Not A Surrealist - Just A Tasmanian!
Miss Barsham has frequently been called a Surrealist, a description with which she is uncomfortable. Her paintings are playful and charming, but beneath the fantasy and Gothic imagination is a sharp and ironic sense of reality.
Figurative painting has always been a powerful means of illuminating and commenting on contemporary experience. I use traditional academic techniques and clear, glowing colours to paint heavily-patterned pictures influenced by Medieval tapestries, Durer, Breughel, Romanticism, German Expressionism and modern technology, including video and computer imagery.
I grew up in the bush, looking at twisted tree-limbs making writhing black silhouettes against an evening sky or gleaming white in the mid-day sun. I ran through spiky clumps of sags, picked blackberries and native cherries, explored rocky hillsides and slid down sand dunes. The shapes and colours of the dry forest near Hobart are still my visual world, inspiring and informing my paintings. One day I will capture their true nature.
I like paintings you can walk around in; much of the fun in painting is creating the illusion of a third dimension, but am not interested in a literal representation of the natural world. My work is rather a poetic commentary on the environment and our place in it.
Living in Tasmania, it is difficult not to be interested in the interaction between people and nature. But a major source of inspiration is the landscape, the coastline, forests and mountains.

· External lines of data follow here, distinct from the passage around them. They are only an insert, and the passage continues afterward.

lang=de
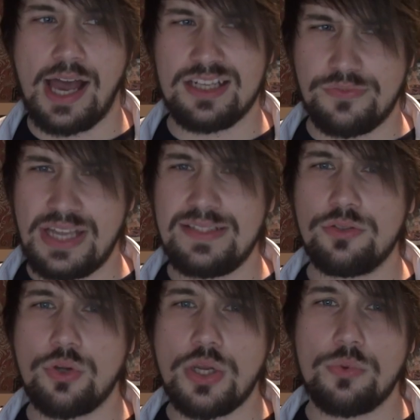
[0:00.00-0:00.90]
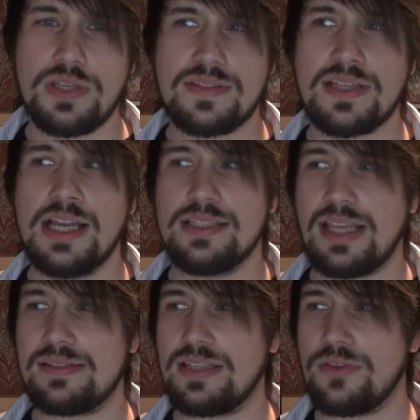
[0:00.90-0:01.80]
Eine weitere Neuerung ist,
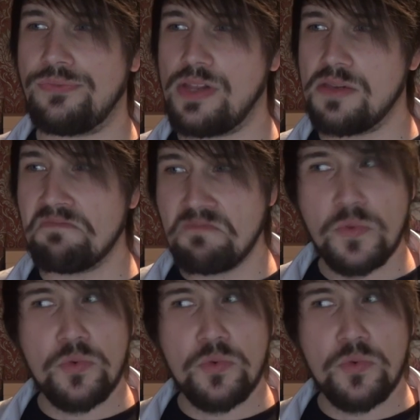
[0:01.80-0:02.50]
dass der Filmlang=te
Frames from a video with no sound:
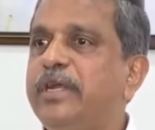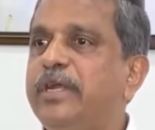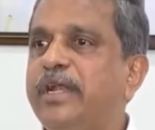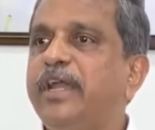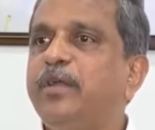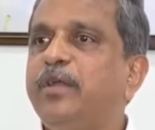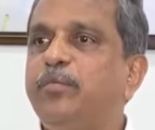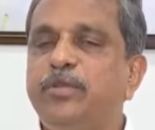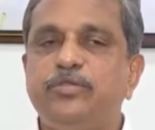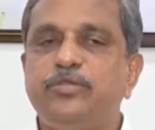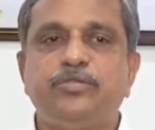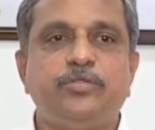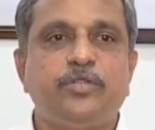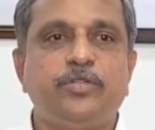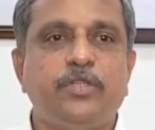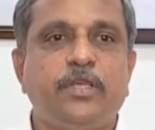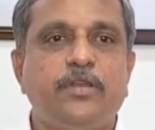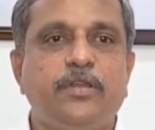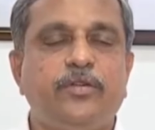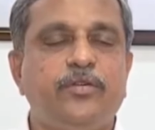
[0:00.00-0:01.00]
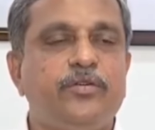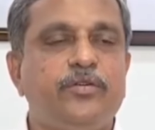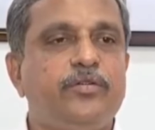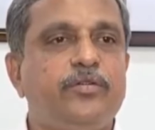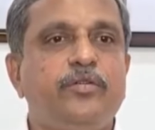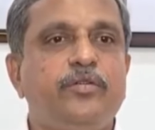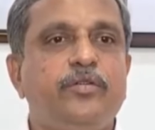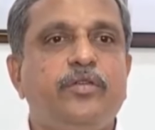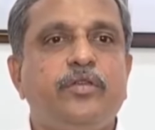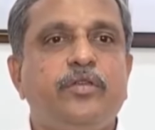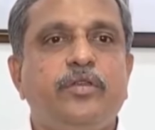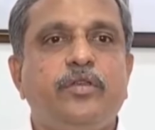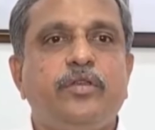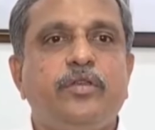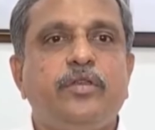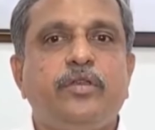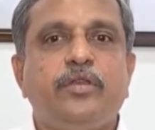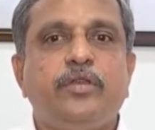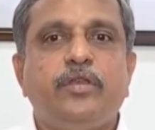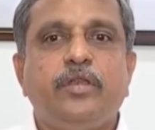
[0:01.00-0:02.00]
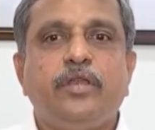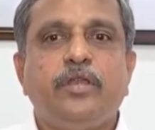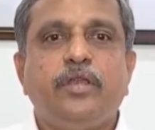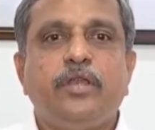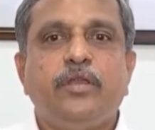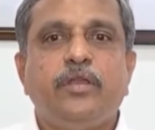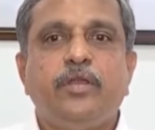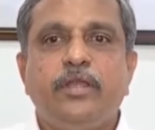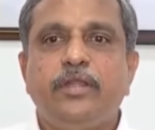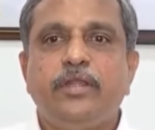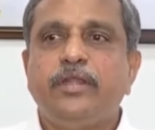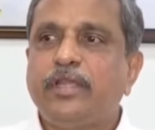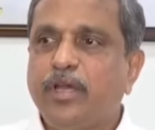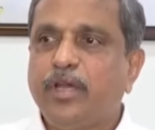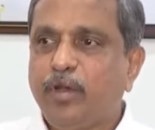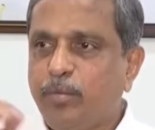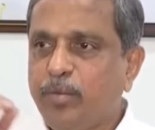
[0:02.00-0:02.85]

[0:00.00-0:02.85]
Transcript: అటాక్ పెంచుతున్న దాంట్లో ఇంతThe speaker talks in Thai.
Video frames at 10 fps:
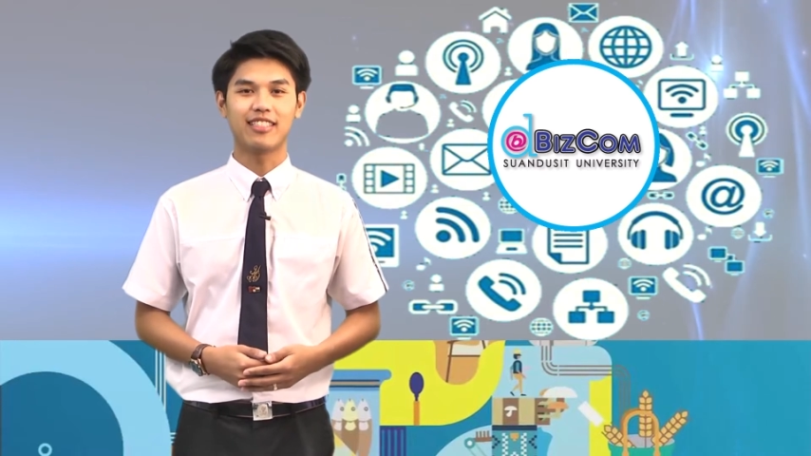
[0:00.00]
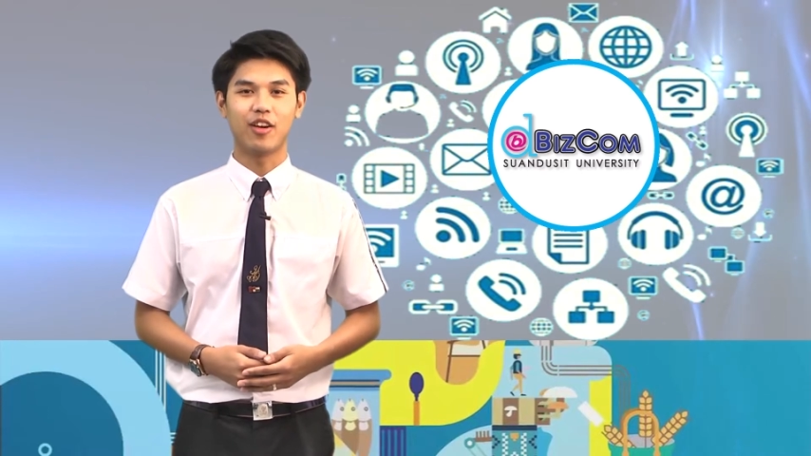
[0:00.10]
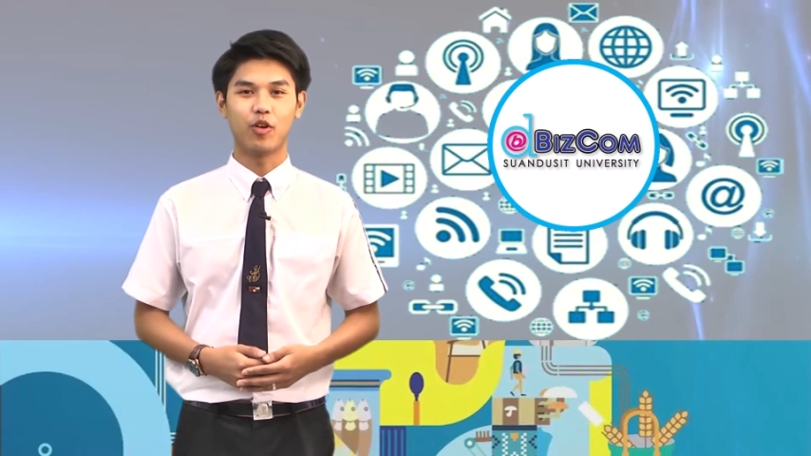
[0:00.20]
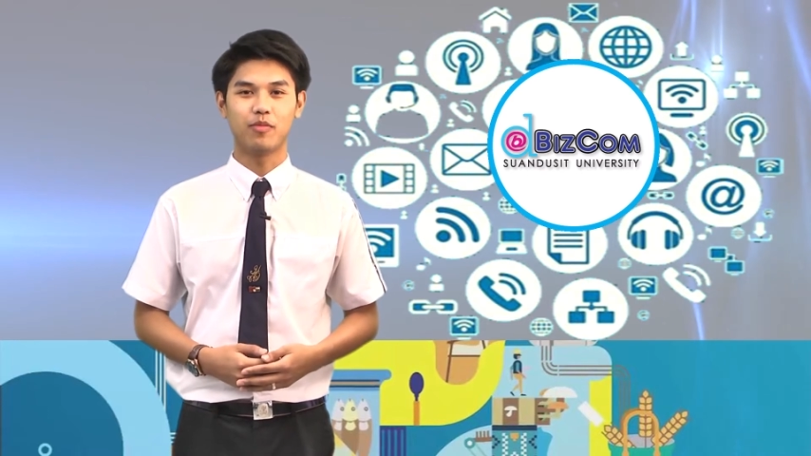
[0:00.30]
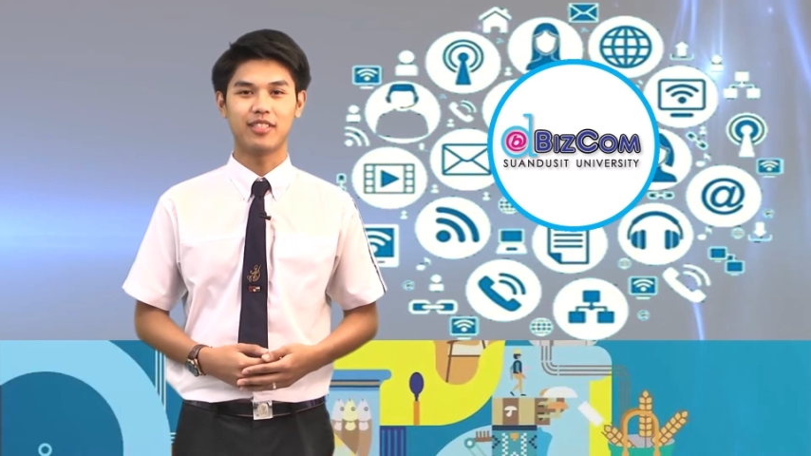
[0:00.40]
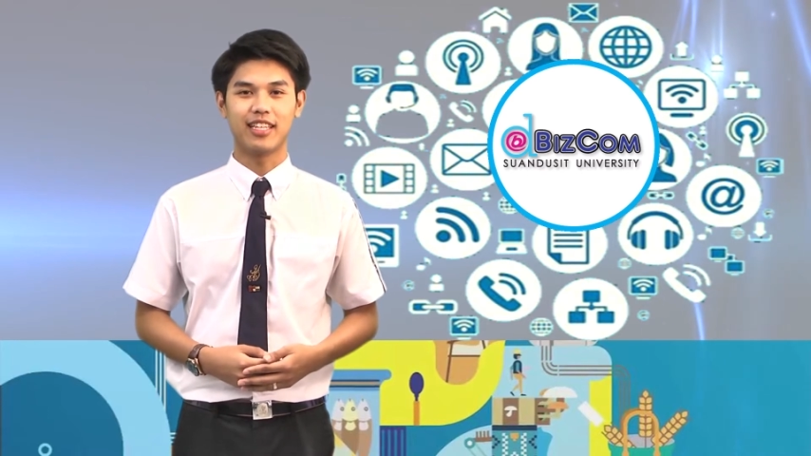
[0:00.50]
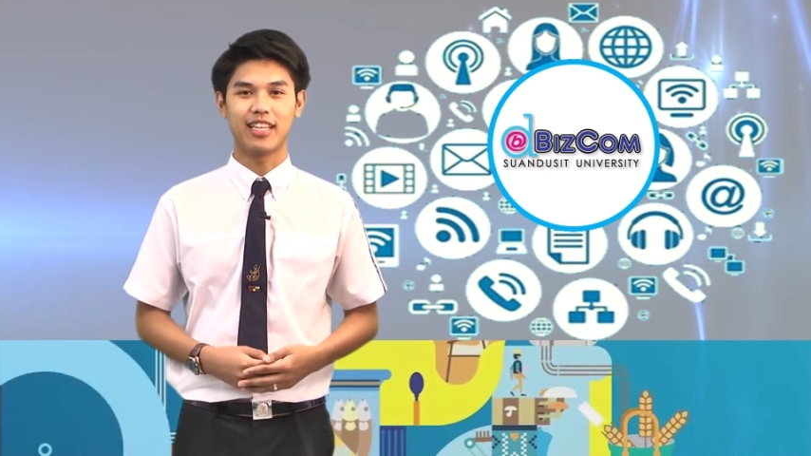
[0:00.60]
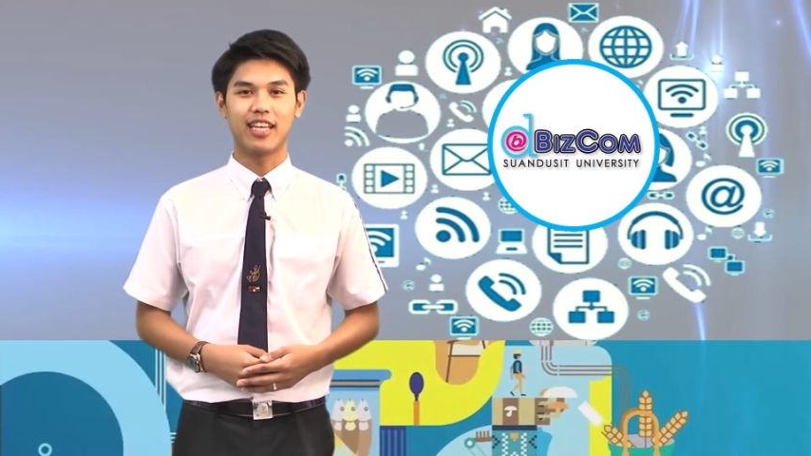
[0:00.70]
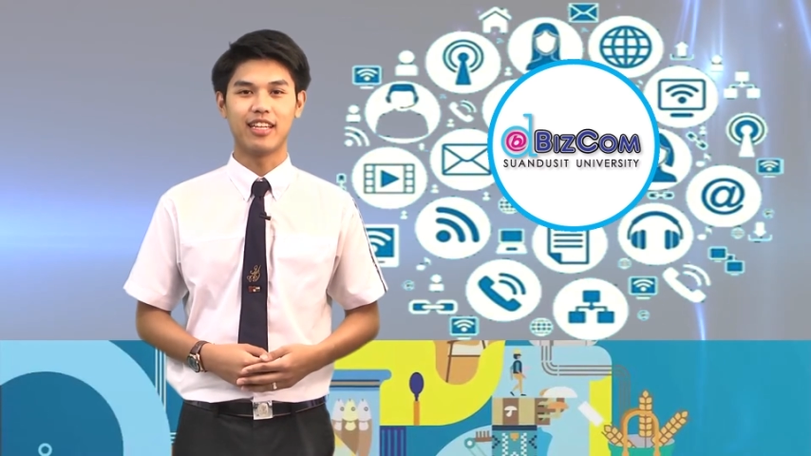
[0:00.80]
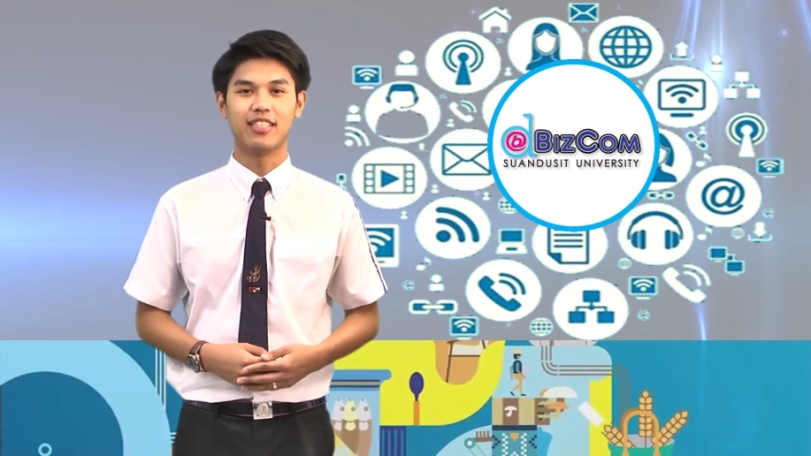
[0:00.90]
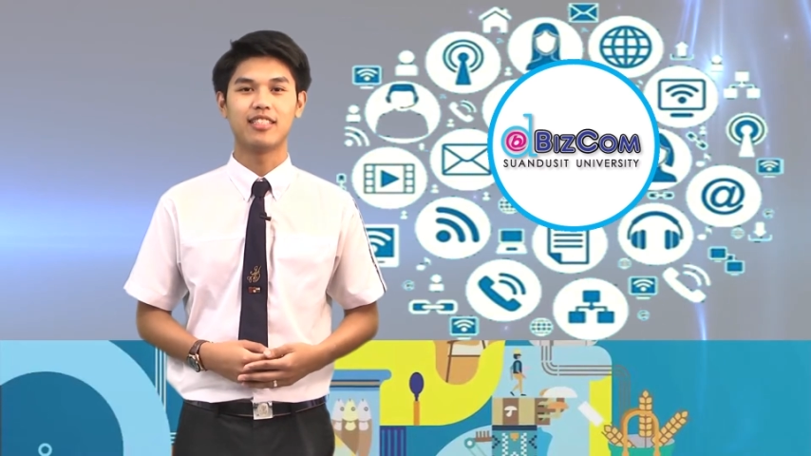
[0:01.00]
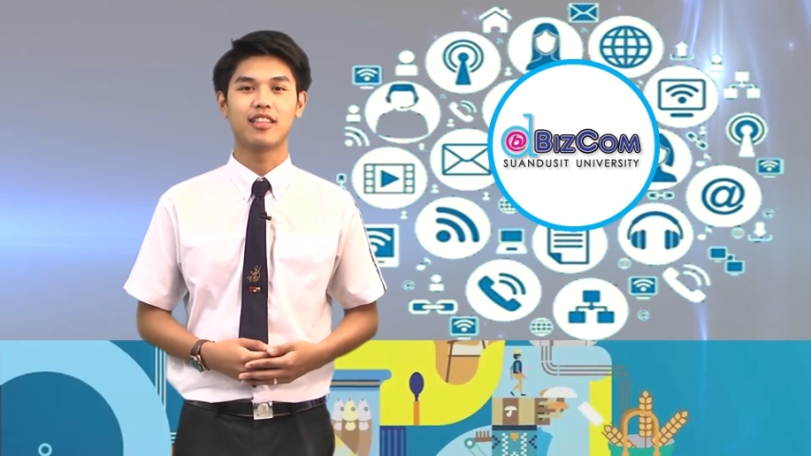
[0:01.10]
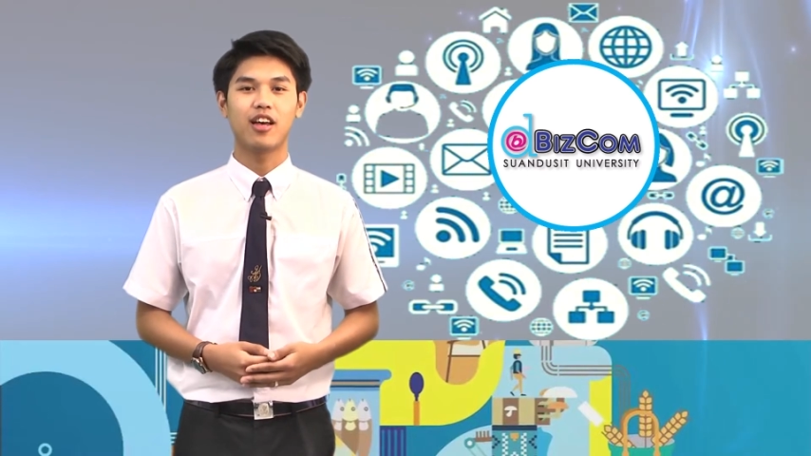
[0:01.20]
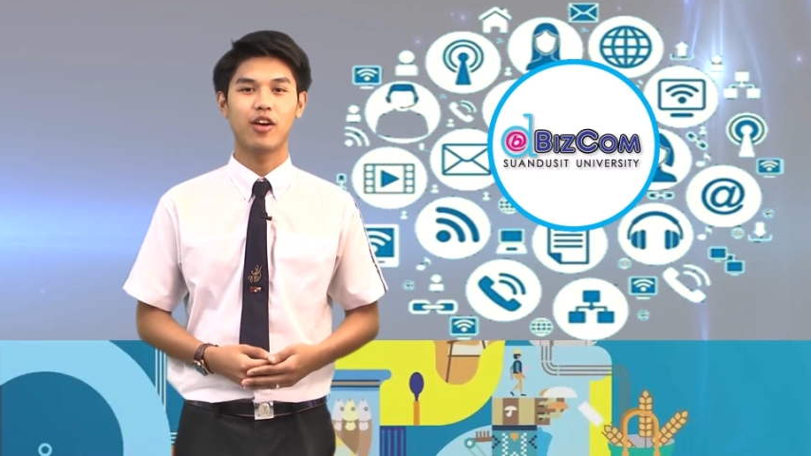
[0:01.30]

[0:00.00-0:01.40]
สังคมเศรษฐกิจดิจิทั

As a visiting friend declared upon seeing my working surroundings - You're not a Surrealist at all - you're a Tasmanian!
How I Became A Tasmanian
Some of my family arrived in Tasmania with Governor Collins in 1804. By that time, other ancestors had already been at Port Jackson for twelve years; they went back to England, gathered up possessions and a stray brother and sailed back to Tasmania as free settlers. A few more arrived on different ships, and most of my paternal forebears were here by 1850. It has been said many of them were chosen by some of the best judges in England. This gentleman (left) arrived in Van Diemens Land as a compulsory assisted-passage migrant in 1830. He became a prosperous, well-respected member of the community.
My maternal ancestors were an assortment of respectable English professional people and minor aristocrats whose offspring, having disgraced the family, were sent to The Colonies to seek their fortune and avoid further scandal. Here are two of them (right). They packed their artist son off to his uncle in New Zealand, where he became a journalist and illustrator and finally fled to Hobart to avoid his creditors.

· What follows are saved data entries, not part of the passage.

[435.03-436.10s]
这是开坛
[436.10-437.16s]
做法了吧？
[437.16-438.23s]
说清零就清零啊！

I was born on an island in Bass Strait but grew up and went to school in Lindisfarne. Although I have the usual number of parents, important influences on my formative years were my maternal grandmother and four great-aunts.
Three of the Aunts are on the left.
On the right is my favourite photograph of myself with my Grandmother.My Great-aunts were teachers, writers, musicians and amateur painters. They taught me that real life is much more interesting than fiction - then wrote novels, short-stories, plays and poetry that were complete fictions based on their opinions of real life. Reading, art, music and self-expression were encouraged. In "literature evenings", for which everyone (children included) was expected to write something amusing based on a topic proposed by one of the Aunts, I discovered that there are many forms of truth to be drawn from the same set of facts. It all depends on your point of view, and which aspects you choose to emphasize.

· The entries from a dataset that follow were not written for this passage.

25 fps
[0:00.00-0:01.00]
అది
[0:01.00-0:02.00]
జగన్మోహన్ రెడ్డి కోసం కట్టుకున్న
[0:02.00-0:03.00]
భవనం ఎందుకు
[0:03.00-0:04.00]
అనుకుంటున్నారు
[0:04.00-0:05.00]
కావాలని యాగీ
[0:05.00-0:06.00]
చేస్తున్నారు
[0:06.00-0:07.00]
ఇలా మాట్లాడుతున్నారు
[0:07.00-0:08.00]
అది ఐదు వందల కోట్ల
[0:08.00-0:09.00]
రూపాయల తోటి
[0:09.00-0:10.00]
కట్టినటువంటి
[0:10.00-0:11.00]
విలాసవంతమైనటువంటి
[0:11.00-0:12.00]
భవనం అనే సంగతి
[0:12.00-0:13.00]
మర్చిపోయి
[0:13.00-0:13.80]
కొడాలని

What has all this to do with Tasmanian Gothic?
This is my background. I grew up among books, and freely admit to sharing a deep, dark romanticism with the gloomier Victorian novelists, to a love of melodrama and to a black, slightly cynical sense of humour.
I grew up among story-tellers and feel a strong connection to the past, exacerbated by the collection of old photograph albums family members keep giving me.
In my family, photographs are sacred, and never thrown away. Some date back to the 1860s. They have provided the source, directly or indirectly, for many paintings. I interpret them freely, representing what they tell me about the people, the times, and the photographer. They show tough, uncompromising farmers with their hard-working wives and independent children, woodcutters taking a smoko among their axes and cross-cut saws, great-aunts at the beach rugged up with hats, coats and umbrellas. Some of the younger ones I remember as elderly relatives to be visited occasionally on Sundays.
Whether or not I know their names, these people intrigue me. Because they were usually posing for the camera, there is an un-natural stiffness to their attitudes which has the disquieting effect of distancing the viewer. They return my gaze, challenging me and blocking my path into the picture. Sometimes I know the circumstances surrounding the photograph, but more often not. I can see only a fraction of a second of their lives. The rest is mystery - and I am free to invent and paint my own dark and twisted stories exploring the ancient and intimate relationships between people and their environment.
I paint Tasmania, with a Gothic twist. Tasmanian Gothic, OK?